Yes, Toby immediately decided. They would. They had to.
* * *
Strobe had the lookout position, at the front of the hospital, in a former patient room on the second floor. The window in the room—smashed long ago, with just the jagged glass edges remaining—was boarded over. Earlier, however, while scoping out the place, Strobe had pulled away part of the covering to be able to see outside.
He had just hunkered down by the window when he saw them. Two men, walking slowly toward the hospital. Strobe’s pulse leaped at the sight of the duo. One was definitely the Tall Man. The other, Strobe couldn’t make out his features.
“How’d you two manage to track me to Hidden Hills?” Strobe asked with a frown.

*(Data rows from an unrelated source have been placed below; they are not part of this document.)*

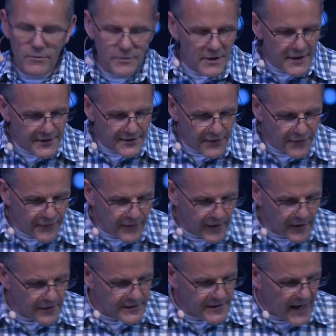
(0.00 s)
don't need to
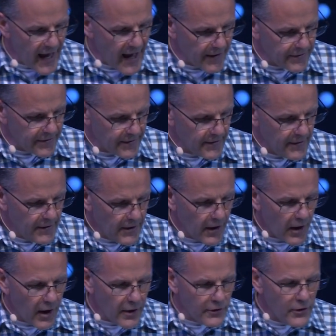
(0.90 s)
fear death
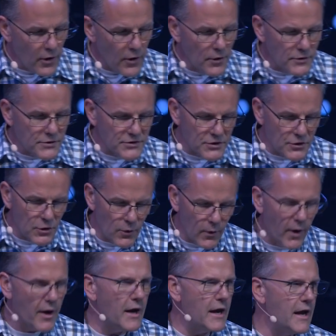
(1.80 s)
are those
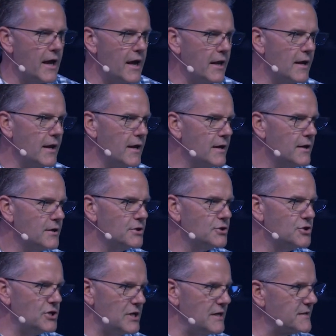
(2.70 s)
who are in
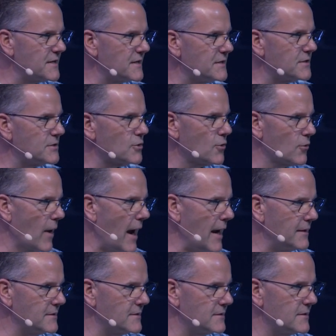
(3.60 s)
Jesus
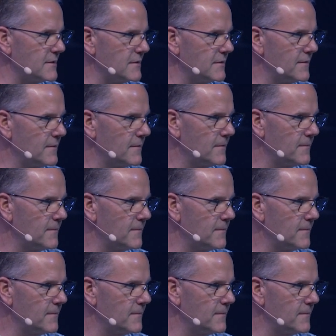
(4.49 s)
Christ.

Actually, it had been the rukh. The Tall Man had hit a dead end in Pittsburgh, which is where he had discovered that Strobe was no longer on the train. Even though the creature was more than a hundred miles away at the time—as it crashed through the woods north of Pittsburgh—it had been able to sense its master. After a necessary detour to the Pittsburgh train station, the rukh had then led the Tall Man and his battle companion to Hidden Hills. Divine intervention, this chance meeting between demon and master, is how the Tall Man interpreted it.
Strobe found his infrared binoculars in his backpack and trained them on the two figures. Pulling them into focus, Strobe was startled to see that the Tall Man’s companion was a woman, not a man. With her heavily tattooed face, blank but fierce expression, and overly muscular body, she looked like a warrior from an ancient time. She looked even more sinister and deadly than the Tall Man.